# Task instructions
Only the lines from the one containing "Silent video, 12 frames per second." through the last line below should be written out, exactly and with both ends kept.
┌─ Recorded information
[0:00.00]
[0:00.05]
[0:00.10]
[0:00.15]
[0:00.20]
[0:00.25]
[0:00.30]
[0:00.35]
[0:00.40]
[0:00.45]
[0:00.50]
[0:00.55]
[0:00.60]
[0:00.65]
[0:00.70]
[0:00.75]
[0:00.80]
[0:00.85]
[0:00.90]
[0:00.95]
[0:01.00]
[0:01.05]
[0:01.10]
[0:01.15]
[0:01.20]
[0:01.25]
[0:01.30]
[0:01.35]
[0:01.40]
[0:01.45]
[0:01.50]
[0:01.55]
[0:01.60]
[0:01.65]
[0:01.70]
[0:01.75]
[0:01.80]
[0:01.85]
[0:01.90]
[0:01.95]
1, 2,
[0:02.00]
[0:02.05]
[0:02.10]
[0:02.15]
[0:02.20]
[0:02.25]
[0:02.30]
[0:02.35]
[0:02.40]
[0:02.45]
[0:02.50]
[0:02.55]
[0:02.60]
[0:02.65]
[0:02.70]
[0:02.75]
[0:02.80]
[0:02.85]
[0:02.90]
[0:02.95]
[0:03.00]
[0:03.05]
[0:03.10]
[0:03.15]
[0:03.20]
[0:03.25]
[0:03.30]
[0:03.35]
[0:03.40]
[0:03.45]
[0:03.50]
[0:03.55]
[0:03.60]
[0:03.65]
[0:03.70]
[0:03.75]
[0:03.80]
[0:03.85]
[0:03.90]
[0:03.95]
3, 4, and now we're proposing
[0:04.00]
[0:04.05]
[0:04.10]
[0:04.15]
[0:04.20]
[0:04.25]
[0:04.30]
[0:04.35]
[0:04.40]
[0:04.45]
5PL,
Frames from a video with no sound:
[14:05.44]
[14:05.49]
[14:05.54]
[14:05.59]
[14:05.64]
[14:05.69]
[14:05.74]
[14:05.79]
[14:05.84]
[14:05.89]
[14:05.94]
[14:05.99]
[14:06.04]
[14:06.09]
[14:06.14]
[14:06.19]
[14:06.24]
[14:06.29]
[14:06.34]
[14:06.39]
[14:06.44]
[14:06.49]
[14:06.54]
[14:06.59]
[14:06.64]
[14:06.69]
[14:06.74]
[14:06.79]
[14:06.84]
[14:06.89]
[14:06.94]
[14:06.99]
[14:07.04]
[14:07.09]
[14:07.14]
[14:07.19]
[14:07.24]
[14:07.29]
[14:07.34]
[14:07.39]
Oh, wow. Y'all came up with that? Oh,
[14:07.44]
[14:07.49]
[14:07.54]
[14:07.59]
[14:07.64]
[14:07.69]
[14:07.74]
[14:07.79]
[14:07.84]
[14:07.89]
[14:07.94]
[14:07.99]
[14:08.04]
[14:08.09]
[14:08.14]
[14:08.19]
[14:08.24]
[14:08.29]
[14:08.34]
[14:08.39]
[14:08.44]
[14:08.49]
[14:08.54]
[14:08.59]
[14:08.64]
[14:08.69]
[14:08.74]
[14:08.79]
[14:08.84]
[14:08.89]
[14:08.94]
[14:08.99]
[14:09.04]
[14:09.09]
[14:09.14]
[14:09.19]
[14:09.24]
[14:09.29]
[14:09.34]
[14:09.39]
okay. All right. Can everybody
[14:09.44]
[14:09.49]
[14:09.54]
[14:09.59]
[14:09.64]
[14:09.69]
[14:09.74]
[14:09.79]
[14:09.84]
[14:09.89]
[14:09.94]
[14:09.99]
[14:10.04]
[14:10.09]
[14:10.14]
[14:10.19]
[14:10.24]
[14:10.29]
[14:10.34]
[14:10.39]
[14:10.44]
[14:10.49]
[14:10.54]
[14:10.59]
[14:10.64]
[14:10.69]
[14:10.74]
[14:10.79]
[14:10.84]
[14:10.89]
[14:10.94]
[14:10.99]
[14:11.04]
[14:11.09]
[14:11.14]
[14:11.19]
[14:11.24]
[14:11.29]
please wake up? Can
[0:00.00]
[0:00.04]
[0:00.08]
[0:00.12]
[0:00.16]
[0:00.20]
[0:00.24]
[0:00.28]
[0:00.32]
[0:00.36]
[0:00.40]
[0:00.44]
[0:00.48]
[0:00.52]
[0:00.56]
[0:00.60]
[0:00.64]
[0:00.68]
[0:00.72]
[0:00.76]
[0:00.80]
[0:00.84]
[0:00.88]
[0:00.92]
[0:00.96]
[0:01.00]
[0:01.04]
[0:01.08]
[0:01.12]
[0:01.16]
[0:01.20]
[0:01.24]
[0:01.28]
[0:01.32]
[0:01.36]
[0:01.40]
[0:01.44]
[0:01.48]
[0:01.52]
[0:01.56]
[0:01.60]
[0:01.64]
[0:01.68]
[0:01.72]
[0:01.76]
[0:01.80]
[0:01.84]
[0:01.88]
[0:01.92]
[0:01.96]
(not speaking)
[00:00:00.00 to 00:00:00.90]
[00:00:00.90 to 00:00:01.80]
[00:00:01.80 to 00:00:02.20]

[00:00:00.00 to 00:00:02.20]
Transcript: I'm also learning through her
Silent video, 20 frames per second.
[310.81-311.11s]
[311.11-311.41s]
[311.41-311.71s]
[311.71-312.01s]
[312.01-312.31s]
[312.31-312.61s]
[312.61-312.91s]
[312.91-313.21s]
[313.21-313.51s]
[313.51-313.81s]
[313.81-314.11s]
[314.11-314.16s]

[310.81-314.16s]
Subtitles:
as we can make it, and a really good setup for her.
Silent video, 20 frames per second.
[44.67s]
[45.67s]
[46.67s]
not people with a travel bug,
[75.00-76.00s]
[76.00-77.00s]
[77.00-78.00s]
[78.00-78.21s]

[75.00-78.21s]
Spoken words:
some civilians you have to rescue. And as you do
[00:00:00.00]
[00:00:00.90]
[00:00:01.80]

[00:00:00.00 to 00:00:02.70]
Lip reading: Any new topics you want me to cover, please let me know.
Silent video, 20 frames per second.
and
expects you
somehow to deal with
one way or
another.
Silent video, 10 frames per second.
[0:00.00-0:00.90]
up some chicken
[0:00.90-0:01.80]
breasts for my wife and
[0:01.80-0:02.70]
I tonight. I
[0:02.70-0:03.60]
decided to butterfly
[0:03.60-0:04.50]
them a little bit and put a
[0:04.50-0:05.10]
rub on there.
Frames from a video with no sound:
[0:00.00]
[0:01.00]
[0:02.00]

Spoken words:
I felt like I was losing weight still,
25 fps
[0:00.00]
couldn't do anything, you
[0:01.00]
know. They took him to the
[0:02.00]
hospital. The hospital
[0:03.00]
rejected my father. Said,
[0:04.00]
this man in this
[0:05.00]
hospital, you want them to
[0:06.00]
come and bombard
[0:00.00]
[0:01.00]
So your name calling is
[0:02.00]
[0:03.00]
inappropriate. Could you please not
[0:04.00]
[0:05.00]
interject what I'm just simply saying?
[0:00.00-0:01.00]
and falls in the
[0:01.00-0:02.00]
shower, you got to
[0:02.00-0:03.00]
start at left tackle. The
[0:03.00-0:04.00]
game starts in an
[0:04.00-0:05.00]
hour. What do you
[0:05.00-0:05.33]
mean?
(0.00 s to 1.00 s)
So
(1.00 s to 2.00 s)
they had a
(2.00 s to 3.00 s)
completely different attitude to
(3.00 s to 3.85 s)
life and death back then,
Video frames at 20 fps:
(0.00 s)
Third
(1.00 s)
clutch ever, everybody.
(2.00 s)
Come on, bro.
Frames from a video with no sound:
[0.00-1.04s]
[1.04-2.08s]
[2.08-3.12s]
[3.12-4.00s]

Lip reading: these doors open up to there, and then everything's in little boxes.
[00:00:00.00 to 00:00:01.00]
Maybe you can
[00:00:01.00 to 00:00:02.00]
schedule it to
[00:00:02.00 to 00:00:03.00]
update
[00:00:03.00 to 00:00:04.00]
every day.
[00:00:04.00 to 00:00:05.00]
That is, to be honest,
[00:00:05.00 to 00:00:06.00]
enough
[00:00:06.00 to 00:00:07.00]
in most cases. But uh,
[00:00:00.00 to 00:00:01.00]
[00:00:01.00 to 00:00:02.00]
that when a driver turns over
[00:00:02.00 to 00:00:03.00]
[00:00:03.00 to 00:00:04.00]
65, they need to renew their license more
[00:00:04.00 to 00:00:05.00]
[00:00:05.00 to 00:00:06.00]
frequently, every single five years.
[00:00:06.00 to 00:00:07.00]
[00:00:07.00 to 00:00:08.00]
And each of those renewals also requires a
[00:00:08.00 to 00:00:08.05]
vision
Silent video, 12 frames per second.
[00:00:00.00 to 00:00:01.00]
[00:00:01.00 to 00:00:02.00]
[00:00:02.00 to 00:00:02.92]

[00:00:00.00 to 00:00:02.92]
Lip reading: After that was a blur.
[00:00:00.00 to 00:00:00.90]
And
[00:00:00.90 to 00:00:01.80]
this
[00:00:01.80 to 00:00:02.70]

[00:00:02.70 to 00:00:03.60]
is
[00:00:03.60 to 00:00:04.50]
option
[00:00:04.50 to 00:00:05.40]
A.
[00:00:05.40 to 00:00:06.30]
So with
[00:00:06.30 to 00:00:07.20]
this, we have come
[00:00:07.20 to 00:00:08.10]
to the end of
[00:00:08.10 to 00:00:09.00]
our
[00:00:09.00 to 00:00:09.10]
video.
└─
# Result of this exercise
Silent video, 12 frames per second.
[00:00:00.00 to 00:00:01.00]
[00:00:01.00 to 00:00:02.00]
[00:00:02.00 to 00:00:02.92]

[00:00:00.00 to 00:00:02.92]
Lip reading: After that was a blur.
[00:00:00.00 to 00:00:00.90]
And
[00:00:00.90 to 00:00:01.80]
this
[00:00:01.80 to 00:00:02.70]

[00:00:02.70 to 00:00:03.60]
is
[00:00:03.60 to 00:00:04.50]
option
[00:00:04.50 to 00:00:05.40]
A.
[00:00:05.40 to 00:00:06.30]
So with
[00:00:06.30 to 00:00:07.20]
this, we have come
[00:00:07.20 to 00:00:08.10]
to the end of
[00:00:08.10 to 00:00:09.00]
our
[00:00:09.00 to 00:00:09.10]
video.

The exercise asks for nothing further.